━━━━━ DATA EXTRACTS
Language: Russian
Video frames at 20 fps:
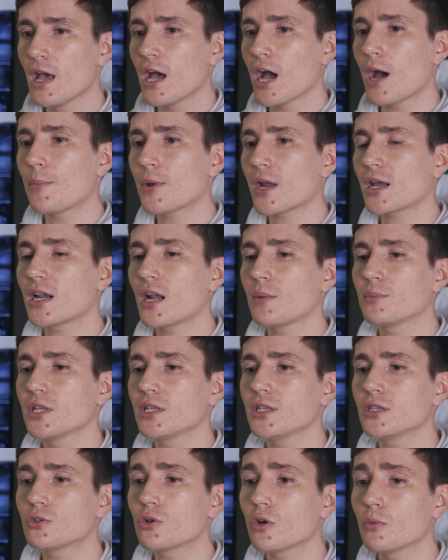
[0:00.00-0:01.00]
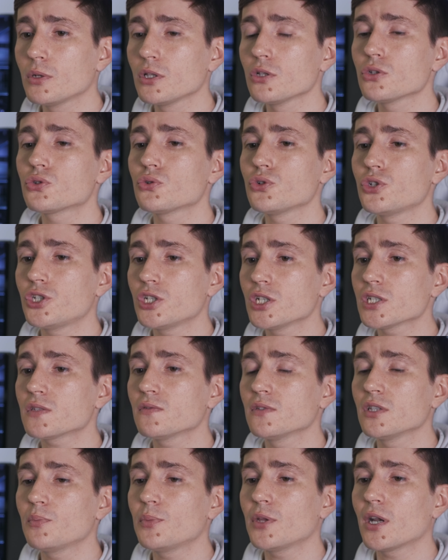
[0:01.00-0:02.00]
а программное ядро было
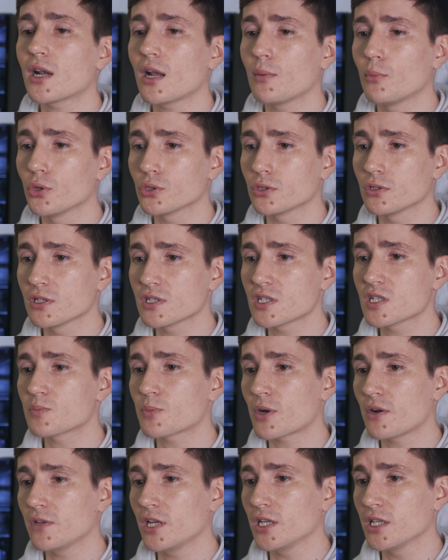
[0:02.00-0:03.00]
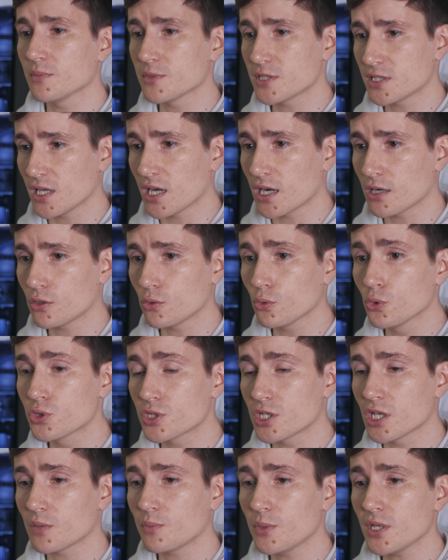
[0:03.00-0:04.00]
существенно переработано с исправлением старых
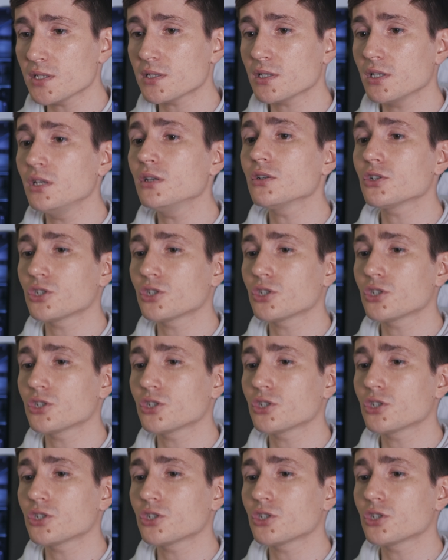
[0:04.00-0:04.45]
узких мест и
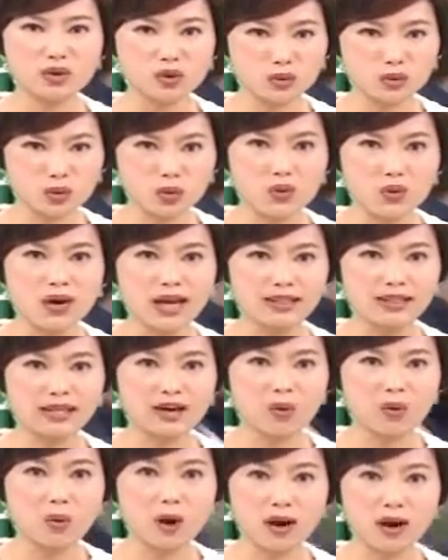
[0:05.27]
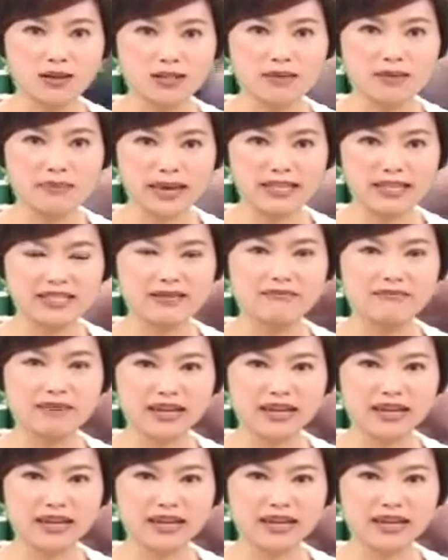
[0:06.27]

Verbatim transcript: 就突然的花这个美金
━━━━━━━━━━
### EXERCISE PROMPT
Only one thing is required here: an exact copy of the lines from the one bearing "Video frames at" through the final line above, both included, with pictures left out.

### WRITTEN RESPONSE
Video frames at 20 fps:
[0:00.00-0:01.00]
[0:01.00-0:02.00]
а программное ядро было
[0:02.00-0:03.00]
[0:03.00-0:04.00]
существенно переработано с исправлением старых
[0:04.00-0:04.45]
узких мест и
[0:05.27]
[0:06.27]

Verbatim transcript: 就突然的花这个美金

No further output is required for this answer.